## What this task involves
Extract verbatim every line from the one containing "[0:02.82-0:03.76]" to the final line of the records below, inclusive, and exclude all pictures.

[Dataset entries]
"""

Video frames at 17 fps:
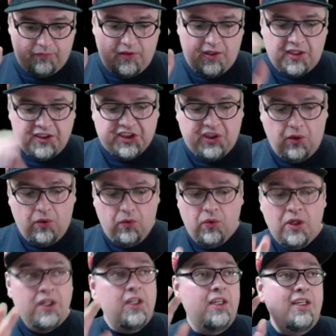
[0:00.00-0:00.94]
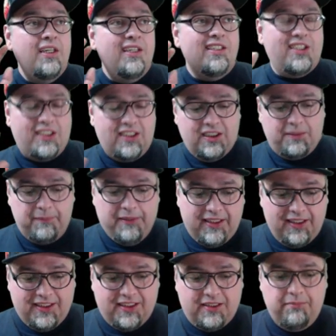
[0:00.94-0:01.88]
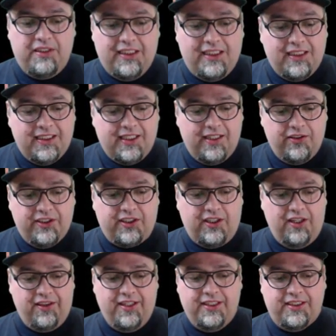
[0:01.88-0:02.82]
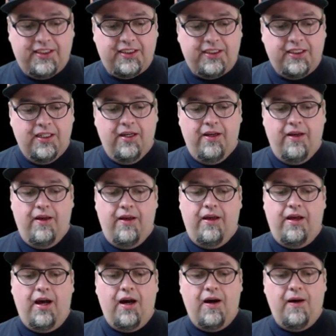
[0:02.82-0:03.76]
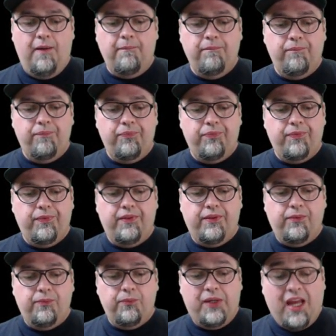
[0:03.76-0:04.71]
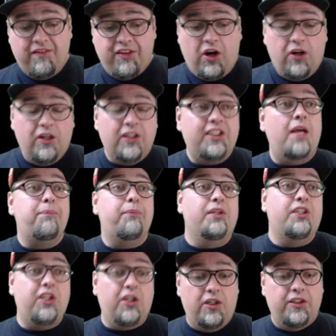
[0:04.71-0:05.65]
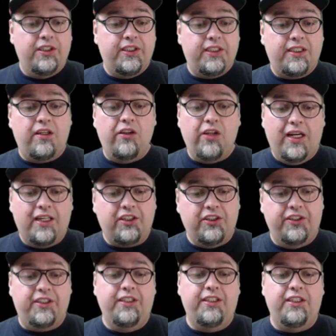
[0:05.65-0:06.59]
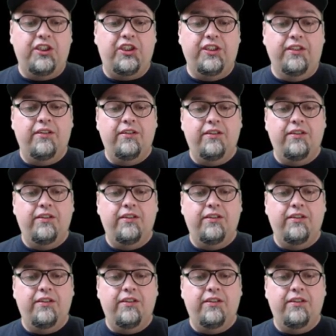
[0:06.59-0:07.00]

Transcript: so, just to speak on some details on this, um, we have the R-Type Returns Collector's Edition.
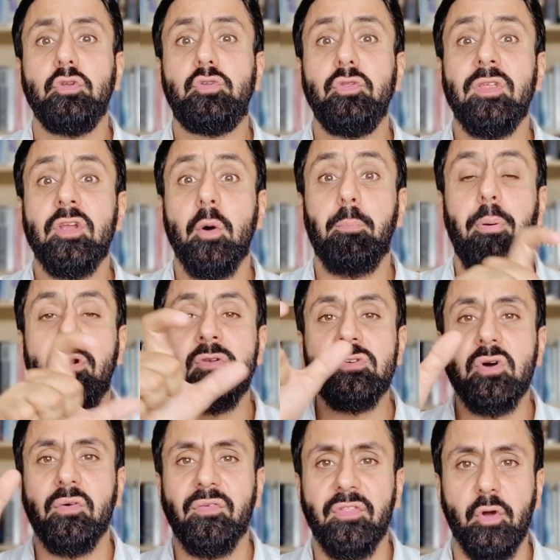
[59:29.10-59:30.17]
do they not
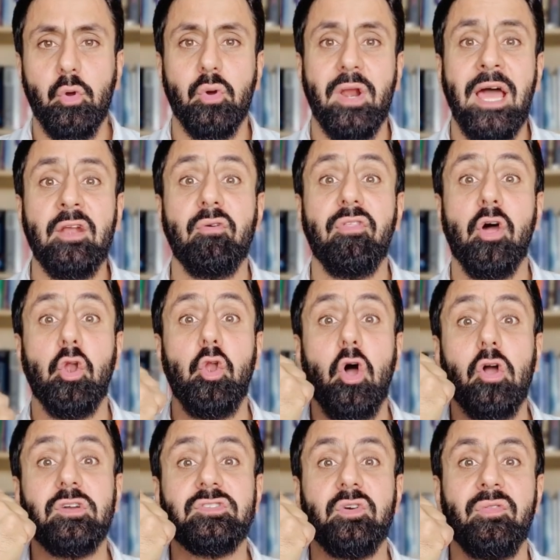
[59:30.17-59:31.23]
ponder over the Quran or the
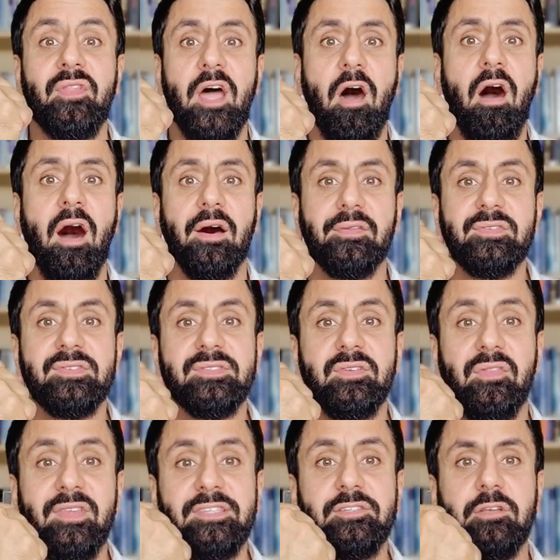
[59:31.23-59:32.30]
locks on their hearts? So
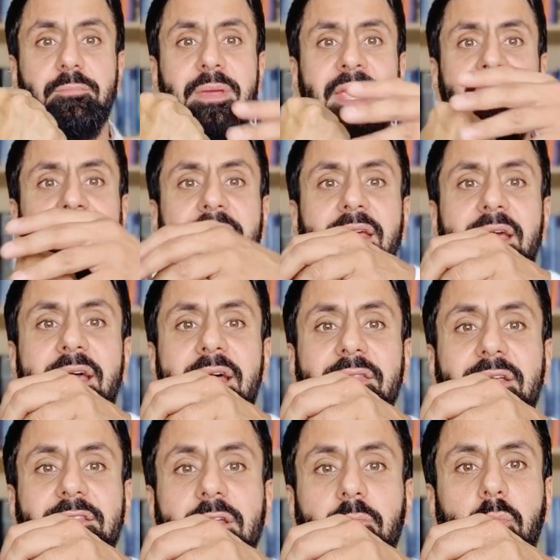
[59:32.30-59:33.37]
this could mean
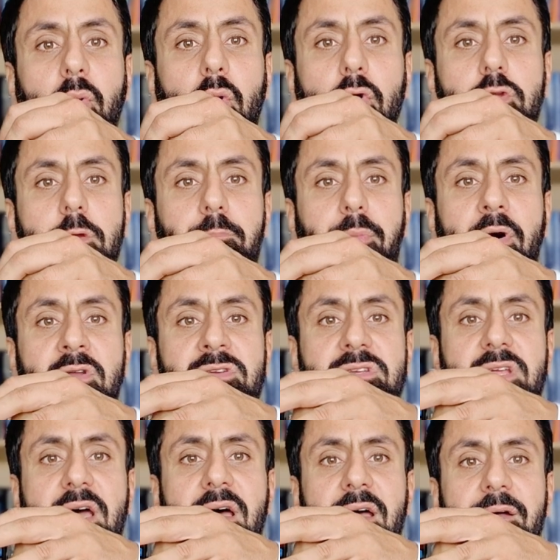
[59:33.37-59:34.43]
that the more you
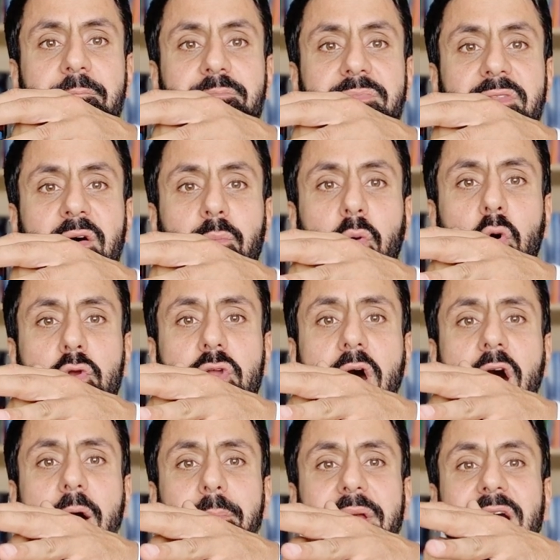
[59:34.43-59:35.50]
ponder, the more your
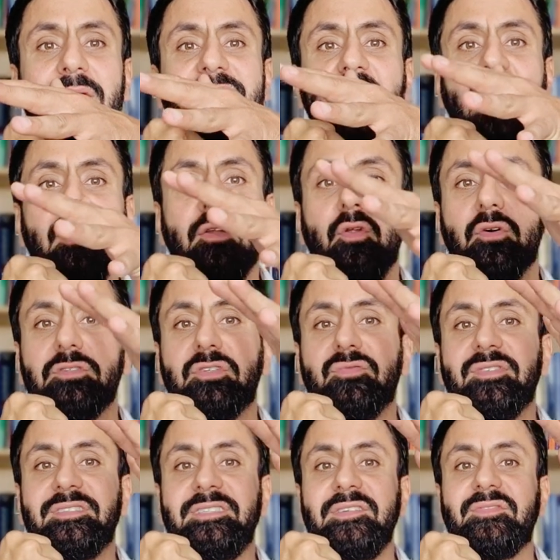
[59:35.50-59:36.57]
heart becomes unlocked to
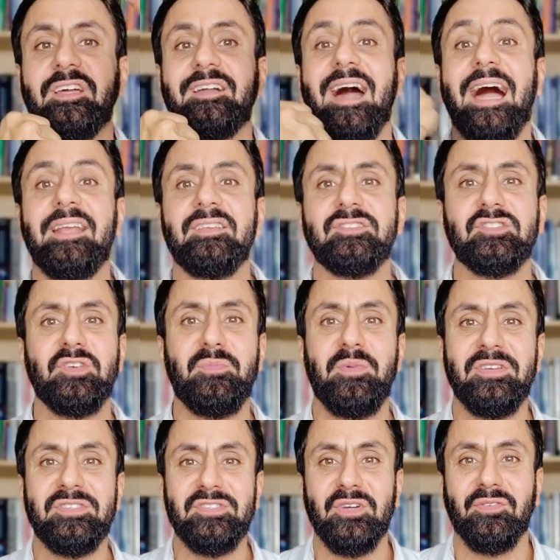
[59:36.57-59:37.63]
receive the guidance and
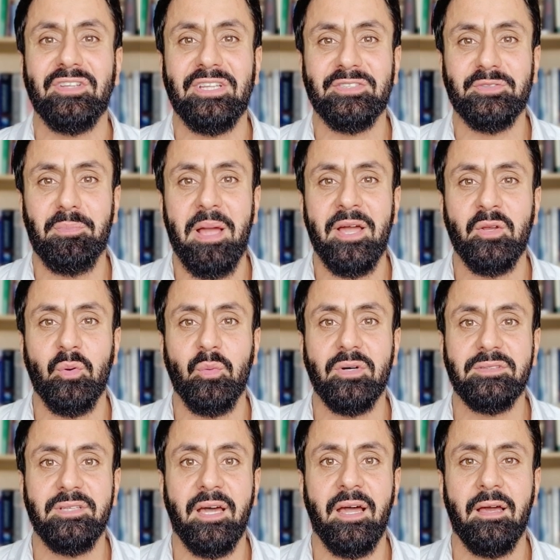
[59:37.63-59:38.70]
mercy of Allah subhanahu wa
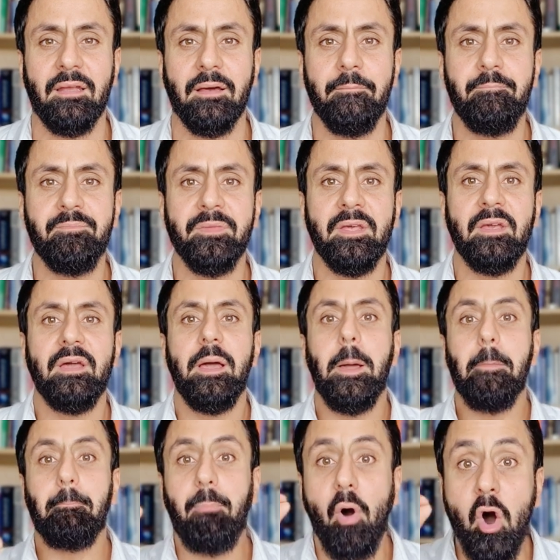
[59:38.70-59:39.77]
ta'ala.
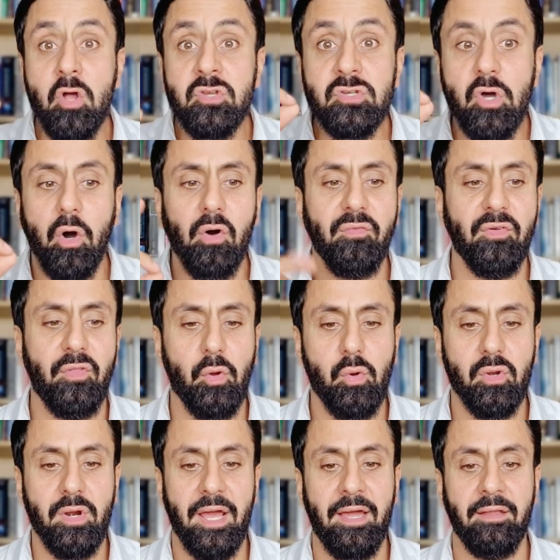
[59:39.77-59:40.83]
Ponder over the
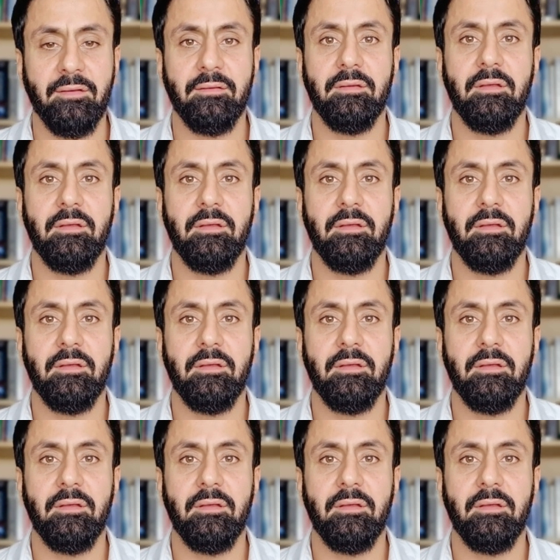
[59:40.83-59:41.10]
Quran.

"""

## Task output
[0:02.82-0:03.76]
[0:03.76-0:04.71]
[0:04.71-0:05.65]
[0:05.65-0:06.59]
[0:06.59-0:07.00]

Transcript: so, just to speak on some details on this, um, we have the R-Type Returns Collector's Edition.
[59:29.10-59:30.17]
do they not
[59:30.17-59:31.23]
ponder over the Quran or the
[59:31.23-59:32.30]
locks on their hearts? So
[59:32.30-59:33.37]
this could mean
[59:33.37-59:34.43]
that the more you
[59:34.43-59:35.50]
ponder, the more your
[59:35.50-59:36.57]
heart becomes unlocked to
[59:36.57-59:37.63]
receive the guidance and
[59:37.63-59:38.70]
mercy of Allah subhanahu wa
[59:38.70-59:39.77]
ta'ala.
[59:39.77-59:40.83]
Ponder over the
[59:40.83-59:41.10]
Quran.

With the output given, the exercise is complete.